To penetrate that network, Allon recruits a brave Israeli physician to pose as a vindictive “black widow” who’s ready to die for ISIS. The operative’s travels from Paris to Greece to a training camp in Palmyra to Washington, D.C. reveal how vulnerable, disenfranchised people are recruited for extremist causes.

The trail of terror is told with details of the failures of Western Europe security forces, the lure of jihad, and the path to attacks on U.S. soil.

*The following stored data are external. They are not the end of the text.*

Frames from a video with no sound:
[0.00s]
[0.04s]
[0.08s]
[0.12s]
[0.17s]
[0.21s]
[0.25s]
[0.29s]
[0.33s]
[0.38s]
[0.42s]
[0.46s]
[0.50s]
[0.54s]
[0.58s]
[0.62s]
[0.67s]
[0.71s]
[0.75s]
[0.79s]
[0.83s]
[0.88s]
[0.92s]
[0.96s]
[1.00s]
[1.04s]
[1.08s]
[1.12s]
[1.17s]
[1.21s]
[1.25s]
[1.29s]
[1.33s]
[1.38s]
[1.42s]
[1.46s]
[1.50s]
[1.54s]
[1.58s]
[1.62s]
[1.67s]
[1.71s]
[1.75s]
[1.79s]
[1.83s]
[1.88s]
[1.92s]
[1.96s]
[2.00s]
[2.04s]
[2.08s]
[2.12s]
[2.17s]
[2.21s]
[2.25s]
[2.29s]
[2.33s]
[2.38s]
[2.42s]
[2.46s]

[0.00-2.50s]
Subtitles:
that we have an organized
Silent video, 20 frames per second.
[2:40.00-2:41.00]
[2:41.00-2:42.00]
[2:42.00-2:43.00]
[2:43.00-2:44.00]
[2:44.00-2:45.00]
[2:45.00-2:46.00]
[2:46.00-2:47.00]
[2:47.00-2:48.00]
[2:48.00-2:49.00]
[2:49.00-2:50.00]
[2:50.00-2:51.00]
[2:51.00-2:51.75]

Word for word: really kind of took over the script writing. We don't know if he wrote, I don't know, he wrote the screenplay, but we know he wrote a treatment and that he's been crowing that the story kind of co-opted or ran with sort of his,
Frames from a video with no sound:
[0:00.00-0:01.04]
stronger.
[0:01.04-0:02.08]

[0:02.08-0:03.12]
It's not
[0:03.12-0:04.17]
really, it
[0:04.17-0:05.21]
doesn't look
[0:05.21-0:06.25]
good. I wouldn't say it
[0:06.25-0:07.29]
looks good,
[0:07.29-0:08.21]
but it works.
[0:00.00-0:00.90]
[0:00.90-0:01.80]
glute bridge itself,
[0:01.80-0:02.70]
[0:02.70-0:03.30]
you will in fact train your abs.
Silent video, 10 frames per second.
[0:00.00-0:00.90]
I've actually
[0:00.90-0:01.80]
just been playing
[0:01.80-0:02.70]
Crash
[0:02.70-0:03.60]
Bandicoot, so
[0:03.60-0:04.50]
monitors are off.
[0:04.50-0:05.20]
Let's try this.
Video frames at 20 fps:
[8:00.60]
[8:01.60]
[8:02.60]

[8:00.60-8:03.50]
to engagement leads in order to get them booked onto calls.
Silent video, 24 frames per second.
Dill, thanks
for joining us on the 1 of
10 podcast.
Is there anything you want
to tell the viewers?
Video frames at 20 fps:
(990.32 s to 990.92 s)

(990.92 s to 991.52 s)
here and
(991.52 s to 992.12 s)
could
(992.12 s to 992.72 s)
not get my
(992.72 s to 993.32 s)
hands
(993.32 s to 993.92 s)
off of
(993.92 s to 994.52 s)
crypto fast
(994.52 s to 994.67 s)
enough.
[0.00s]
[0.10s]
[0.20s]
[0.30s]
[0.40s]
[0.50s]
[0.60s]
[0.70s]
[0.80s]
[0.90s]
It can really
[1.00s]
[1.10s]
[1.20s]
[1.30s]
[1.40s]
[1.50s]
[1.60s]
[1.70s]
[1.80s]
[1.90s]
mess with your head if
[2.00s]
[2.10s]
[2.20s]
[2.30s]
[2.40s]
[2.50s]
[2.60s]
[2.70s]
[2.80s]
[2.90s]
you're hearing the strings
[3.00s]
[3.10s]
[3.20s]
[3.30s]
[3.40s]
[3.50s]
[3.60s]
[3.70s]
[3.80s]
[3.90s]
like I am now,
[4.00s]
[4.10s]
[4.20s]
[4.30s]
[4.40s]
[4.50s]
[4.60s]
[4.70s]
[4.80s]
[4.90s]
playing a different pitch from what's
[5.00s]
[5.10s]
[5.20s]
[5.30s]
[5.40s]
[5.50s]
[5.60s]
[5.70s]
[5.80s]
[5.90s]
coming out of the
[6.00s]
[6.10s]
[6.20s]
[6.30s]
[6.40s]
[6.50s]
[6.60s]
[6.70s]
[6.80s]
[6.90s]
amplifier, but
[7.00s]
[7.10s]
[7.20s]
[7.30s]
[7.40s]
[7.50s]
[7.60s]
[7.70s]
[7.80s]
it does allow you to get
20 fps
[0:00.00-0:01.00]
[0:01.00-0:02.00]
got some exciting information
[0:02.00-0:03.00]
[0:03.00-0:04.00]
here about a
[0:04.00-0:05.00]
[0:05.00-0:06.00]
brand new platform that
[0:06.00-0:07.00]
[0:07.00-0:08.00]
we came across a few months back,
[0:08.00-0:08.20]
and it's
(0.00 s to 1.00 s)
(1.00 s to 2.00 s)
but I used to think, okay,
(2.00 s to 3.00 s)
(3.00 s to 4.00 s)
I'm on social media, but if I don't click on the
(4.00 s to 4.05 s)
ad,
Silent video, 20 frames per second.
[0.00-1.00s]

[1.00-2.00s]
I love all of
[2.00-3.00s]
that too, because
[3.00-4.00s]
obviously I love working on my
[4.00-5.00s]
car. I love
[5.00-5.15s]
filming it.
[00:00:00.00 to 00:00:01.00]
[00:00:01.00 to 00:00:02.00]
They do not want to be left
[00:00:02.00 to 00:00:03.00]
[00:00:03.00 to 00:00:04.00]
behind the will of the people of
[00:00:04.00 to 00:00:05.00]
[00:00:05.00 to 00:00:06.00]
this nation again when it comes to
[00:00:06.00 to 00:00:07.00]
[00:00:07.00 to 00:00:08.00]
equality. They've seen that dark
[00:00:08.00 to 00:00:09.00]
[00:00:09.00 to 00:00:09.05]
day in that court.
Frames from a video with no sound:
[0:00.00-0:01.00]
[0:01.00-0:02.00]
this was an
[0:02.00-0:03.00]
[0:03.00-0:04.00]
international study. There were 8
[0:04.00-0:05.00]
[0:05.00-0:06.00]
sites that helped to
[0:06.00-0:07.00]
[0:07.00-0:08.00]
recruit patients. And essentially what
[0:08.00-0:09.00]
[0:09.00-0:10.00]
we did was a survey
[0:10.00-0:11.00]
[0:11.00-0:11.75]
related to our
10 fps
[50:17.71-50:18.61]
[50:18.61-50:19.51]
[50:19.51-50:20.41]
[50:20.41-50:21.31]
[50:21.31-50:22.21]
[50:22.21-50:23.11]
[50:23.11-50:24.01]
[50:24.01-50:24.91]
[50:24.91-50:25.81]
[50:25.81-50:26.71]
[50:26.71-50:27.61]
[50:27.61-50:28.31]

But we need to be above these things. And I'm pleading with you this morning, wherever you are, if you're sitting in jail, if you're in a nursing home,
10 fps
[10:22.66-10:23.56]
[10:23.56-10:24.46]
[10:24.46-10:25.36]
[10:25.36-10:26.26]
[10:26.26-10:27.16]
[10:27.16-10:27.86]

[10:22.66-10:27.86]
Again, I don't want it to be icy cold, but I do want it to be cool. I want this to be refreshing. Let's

Silva’s narrative is a page-turner of moral issues and geopolitical conundrums that bring home how connected we all are, whether we want to see it or not.

If Silva’s spy novels seem too close to home, the fantasy and folklore in the Jackaby novels by William Ritter will distract, yet teach, important life lessons. The supernatural mysteries, which feature the sleuthing adventures of paranormal detective R.F. Jackaby, as told by his intrepid assistant, Abigail Rook, are intriguing tales of life in a 19th Century New England town called New Fiddleham.

Courtesy of Algonquin, Workman Publishing.

Courtesy of Algonquin, Workman Publishing.

“Ghostly Echoes” (Algonquin, $17.95), the third book in the Jackaby series, explores the murder of Jenny Cavanaugh, the ghost who lingers in Jackaby’s house on Auger Lane. Jenny, who has become a dear friend to Abigail and Jackaby, learns that a great evil was responsible for her death, and even though she no longer exists on the Earth plane, she is far from powerless.

There’s romance for Abigail with Charlie Barker, a shape-shifting police officer; a trip to Annwyn, the land of the dead; and encounters with a vampire and a nixie (otherwise known as an evil water nymph).

Jackaby, who has the Sight, long ago learned to ignore the world’s skepticism, for he knows that the things we do not see are often more important than the things we do. He tells Abigail that we all make our own luck in life, and that real power lies in “finding something to believe in.”

Both Silva’s spy novel and Ritter’s fantasy explore the nature of fear and the choices that determine the kind of human beings we want to be. Terror and darkness exist in both genres, as they do in real life. Thankfully, so are the heroes who fight for the Light.